Fisher’s test performed due to small sample size.

Table 2.

Patients excluded from analysis.

Reason for exclusion	# Excluded
Incomplete data entry	448
Technical recall	3
Prior exams became available, obviating the need for recall	5
Lost to follow-up after BI-RADS 0 assessment	26
Lost to follow-up after BI-RADS 3 assessment	54
Lost to follow-up after BI-RADS 4 assessment	10
Passed away from causes unrelated to breast cancer	3
Total	548

Screening

A total of 1564 lesions were included in the final analysis: 724 asymmetries (46.3%), 443 masses (28.3%), 252 calcifications (16.1%), and 145 architectural distortions (9.3%). The overall distribution of findings recalled from FFDM versus DBT was statistically significant (p < 0.001) (Figure 1). Asymmetries were more likely to be recalled on FFDM than on DBT, representing 63.8% (296/464) versus 38.9% (428/1100) of recalled lesions, respectively (p < 0.001). Conversely, masses and architectural distortions were more likely to be recalled on DBT. Masses represented 33.1% (364/1100) of recalled lesions on DBT versus 17% (79/464) on FFDM (p < 0.001), and distortions represented 10.8% (119/1100) of recalled lesions on DBT compared with 5.6% (26/464) on FFDM (p = 0.002). The distribution of recalls for calcifications did not differ significantly between the two screening modalities (p = 0.10). There was no statistical significance in the overall distribution of recalled findings on FFDM and DBT screening between dense and nondense breasts (p = 0.07).

Figure 1.

Recalled mammographic findings: FFDM versus DBT.

Diagnostic

Final BI-RADS assessments after complete diagnostic evaluations are shown in Table 1. When an asymmetry or architectural distortion was identified on DBT screening mammogram, it was more likely to be assessed as a BI-RADS 4 or 5 and recommended for biopsy on diagnostic workup than when detected on FFDM screening (p = 0.04 and p = 0.02, respectively). There was no significant statistical difference in final BI-RADS distribution of masses (p = 0.95) and calcifications (p = 0.18) detected on screening by FFDM compared with DBT. False-positive calcifications were most frequently recommended for short-term follow-up in order to confirm they were benign, and were more commonly recommended for biopsy compared to other lesion types. Calcifications were also the most frequent finding that led to biopsy with the outcome of a benign, high-risk lesion.
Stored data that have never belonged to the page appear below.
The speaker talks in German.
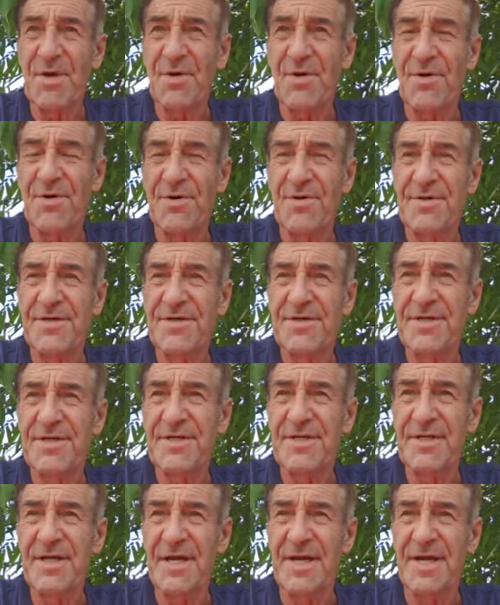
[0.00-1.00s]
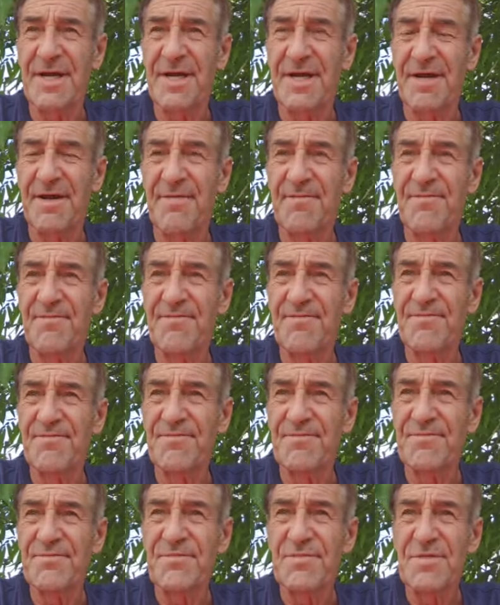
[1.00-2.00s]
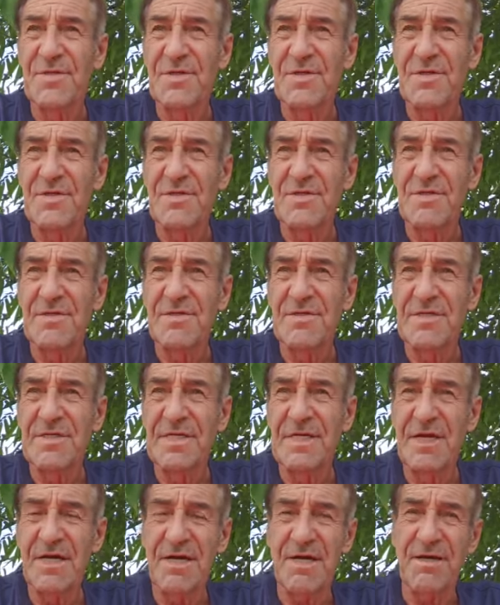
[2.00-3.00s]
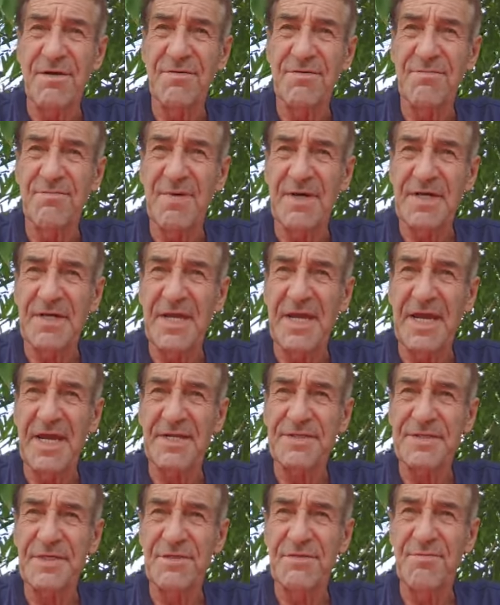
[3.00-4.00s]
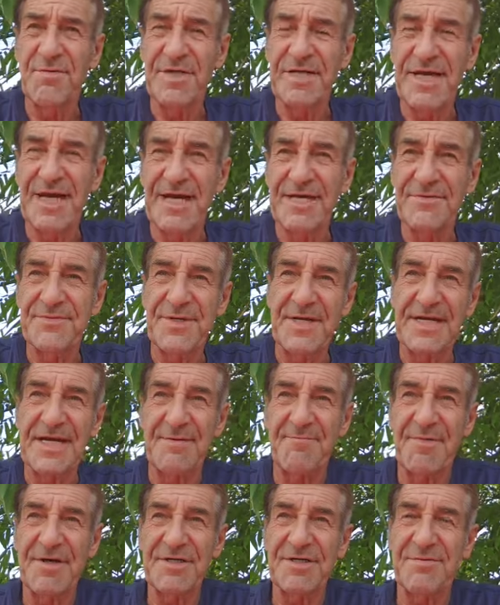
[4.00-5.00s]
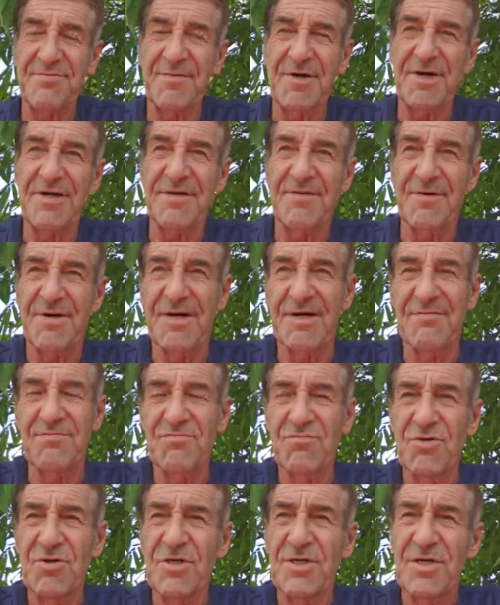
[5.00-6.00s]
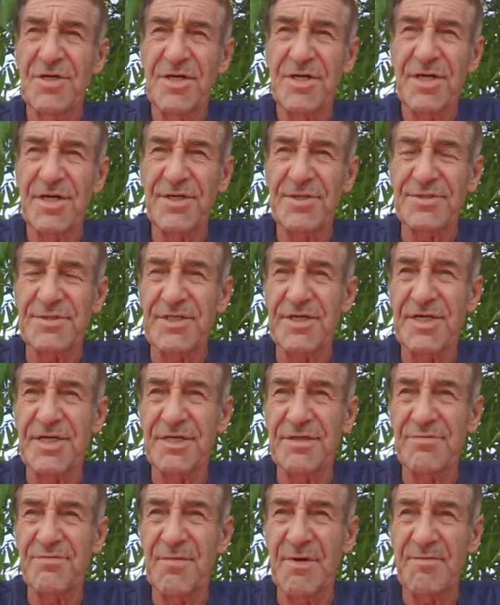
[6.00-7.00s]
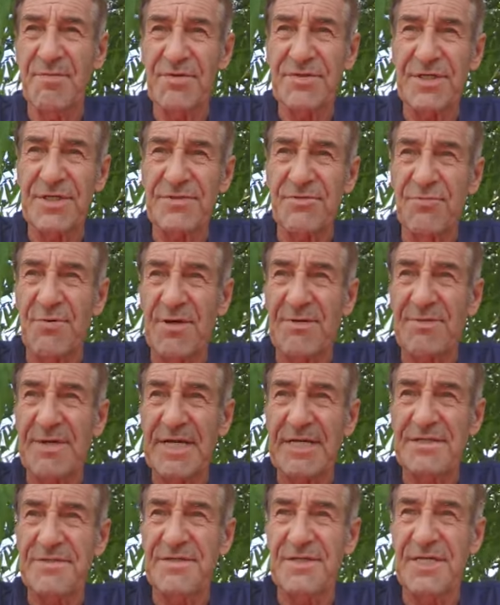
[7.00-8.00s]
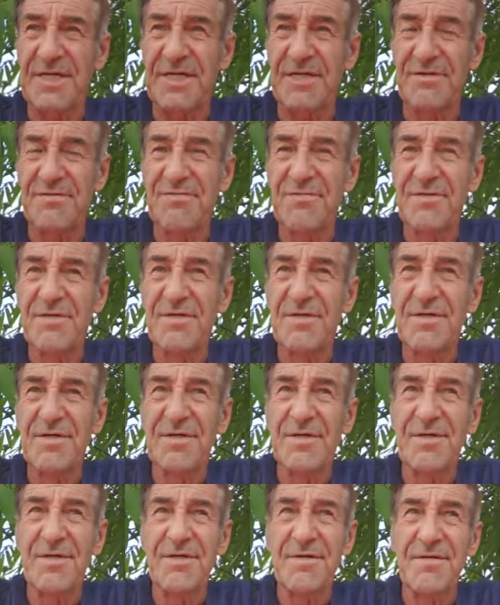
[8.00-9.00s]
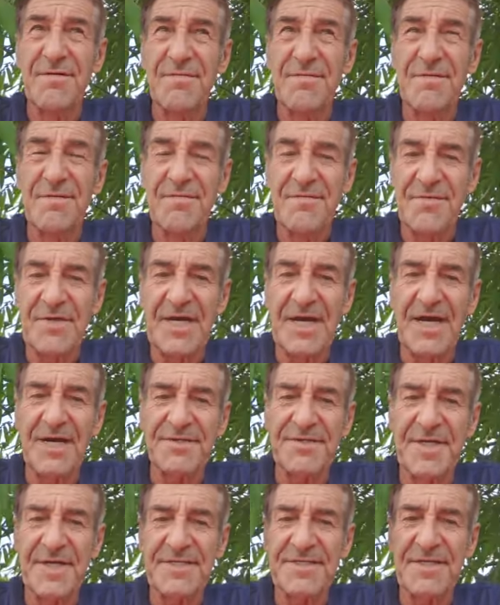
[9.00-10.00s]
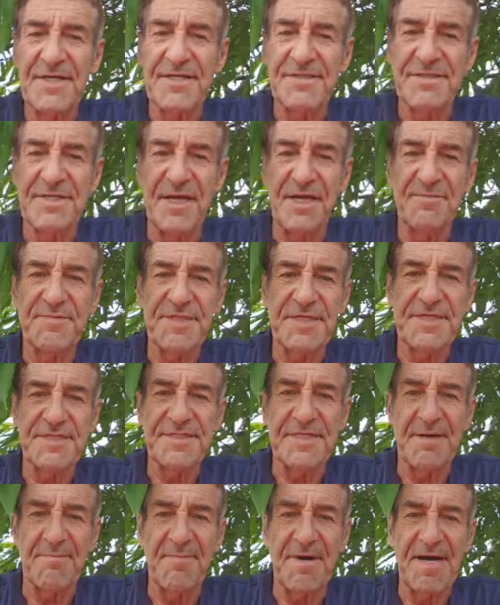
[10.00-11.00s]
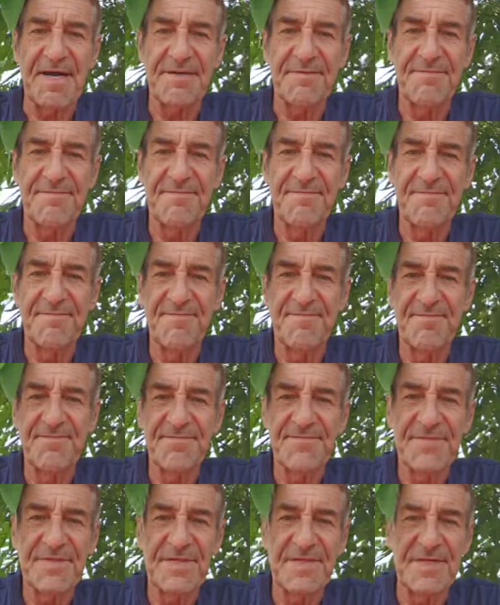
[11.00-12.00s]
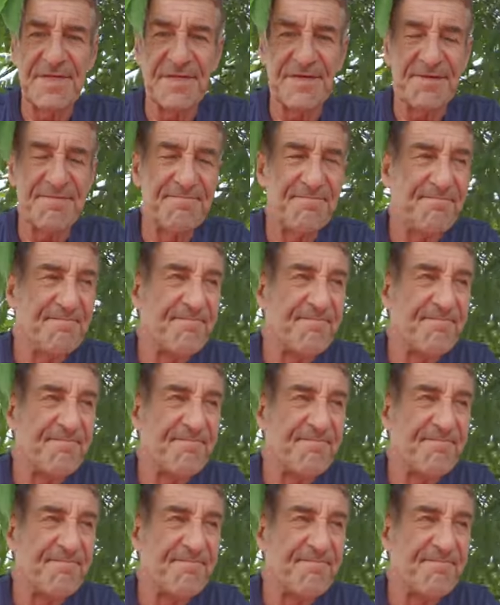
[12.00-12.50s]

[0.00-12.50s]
Und äh, ja, man ärgert sich über die Handwerker manchmal, aber es geht, man muss das überwegsehen. Wie heißt das? Selbst ist der Mann. Ja.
Prior to obtaining DBT-guided biopsy capability in 2017, our breast imagers encountered a clinical dilemma when faced with cases of architectural distortion only visible on DBT images, but not on 2D images or ultrasound. Eighteen patients who had a finding described as architectural distortion on screening exam were given a BI-RADS 3 assessment at diagnostic exam. Only 12 of these were described as architectural distortion on the diagnostic exam (the remaining cases were described as an asymmetry or resolved). Five of the twelve cases (42%) were thought to be post-surgical or post biopsy change, and a six-month follow-up was recommended to confirm stability, with no significant change at the follow-up exam. The remaining seven cases (58%) were either described as very subtle or stable compared to multiple prior exams. Due to the lack of tomosynthesis-guided biopsy capability and/or low suspicion for malignancy, six-month follow-up was recommended. Four of these cases were ultimately biopsied due to interval change in appearance (three yielding complex sclerosing lesion or radial scar and one yielding infiltrating lobular carcinoma, noted below).

Pathology

All findings described as BI-RADS 4 or 5 underwent ultrasound or stereotactic biopsy, and pathology results were classified as benign, high risk or malignant. In total, 112 of the 1564 lesions were found to represent breast cancers (7.2%). The likelihood of malignancy was greatest for recalled distortions (25/145, 17.2%), followed by calcifications (28/252, 11.1%), masses (25/443, 5.6%) and lowest for asymmetries (34/724, 4.7%) (p < 0.001) (Figure 2).

Figure 2.

Likelihood of malignancy: FFDM versus DBT.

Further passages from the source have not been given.